Aid needed to offset RM20b losses during MCO 2.0

Cash transfers will be the best solution to mitigate pandemic effect on the people’s depleting or lost income

by AZREEN HANI / pic by BLOOMBERG

THE government must focus on providing a safety net in the form of cash transfer for the needy as Malaysia suffers more than RM20 billion losses due to the Movement Control Order reimplementation (MCO 2.0), experts said.

Finance Minister Tengku Datuk Seri Zafrul Tengku Abdul Aziz recently said Malaysia is losing RM600 million daily on MCO 2.0, but maintained the country is expected to ride on higher oil prices and robust recovery in the global export market.

According to the experts, Malaysia will not likely reach the 7.5% GDP growth projection due to MCO 2.0, now entering its fifth week, which is expected to result in negative growth for the first quarter this year (1Q21).

“The issue now is how to ensure people and businesses impacted by the pandemic survive? This is about survival, not about growth, deficits, etc.

“This is about providing the necessary safety nets. Therefore, the discussion should centre on how best to do that,” economist Dr Nungsari Ahmad Radhi told The Malaysian Reserve (TMR).

He said the government has to do what is health-wise necessary to contain the pandemic, but stressed that there will be a price to be paid by the government to aid those affected economically.

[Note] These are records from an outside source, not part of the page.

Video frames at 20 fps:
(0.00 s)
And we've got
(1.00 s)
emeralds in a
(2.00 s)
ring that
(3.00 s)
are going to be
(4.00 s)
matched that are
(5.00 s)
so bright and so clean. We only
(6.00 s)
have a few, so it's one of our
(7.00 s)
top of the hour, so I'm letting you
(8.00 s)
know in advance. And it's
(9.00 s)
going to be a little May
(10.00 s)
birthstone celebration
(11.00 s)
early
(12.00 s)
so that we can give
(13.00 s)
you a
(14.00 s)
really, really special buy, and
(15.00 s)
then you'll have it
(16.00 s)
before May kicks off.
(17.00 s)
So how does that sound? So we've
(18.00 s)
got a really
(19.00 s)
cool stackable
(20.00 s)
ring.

“Cash transfers will be the best solution to mitigate the pandemic effect on the people’s depleting or lost income,” he said.

Citing private nurseries or individuals who take care of children as an example, Nungsari added that these people provide an essential service to the economy for without them, parents — mothers particularly — will not be able to go to work.

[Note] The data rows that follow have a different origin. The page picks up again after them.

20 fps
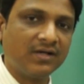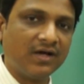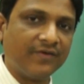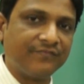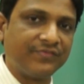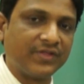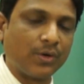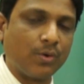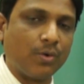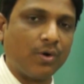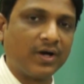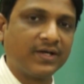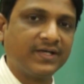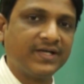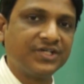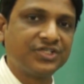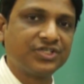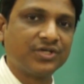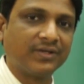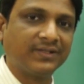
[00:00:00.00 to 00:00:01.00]
of the
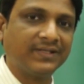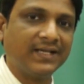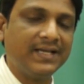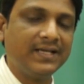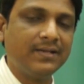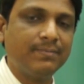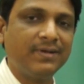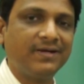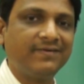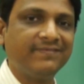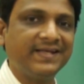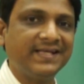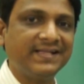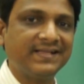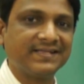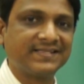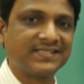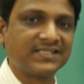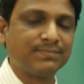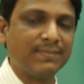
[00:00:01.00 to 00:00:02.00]
coordination or the link
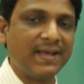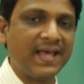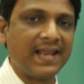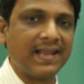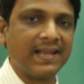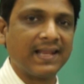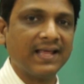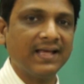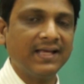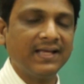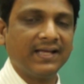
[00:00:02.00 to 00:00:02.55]
between the smell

“The economy will suffer greatly if women’s labour participation rate — which is already declining — gets lower.

“Will the nurseries and daycare providers be around to provide this service when the economy reopens? Help them make sure they survive — cash transfers. Help all those small traders who can’t open their businesses — cash transfers.

“Help those who are self-employed for which the demand for them has diminished — cash transfers. Help those who lost their jobs — cash transfers,” he said.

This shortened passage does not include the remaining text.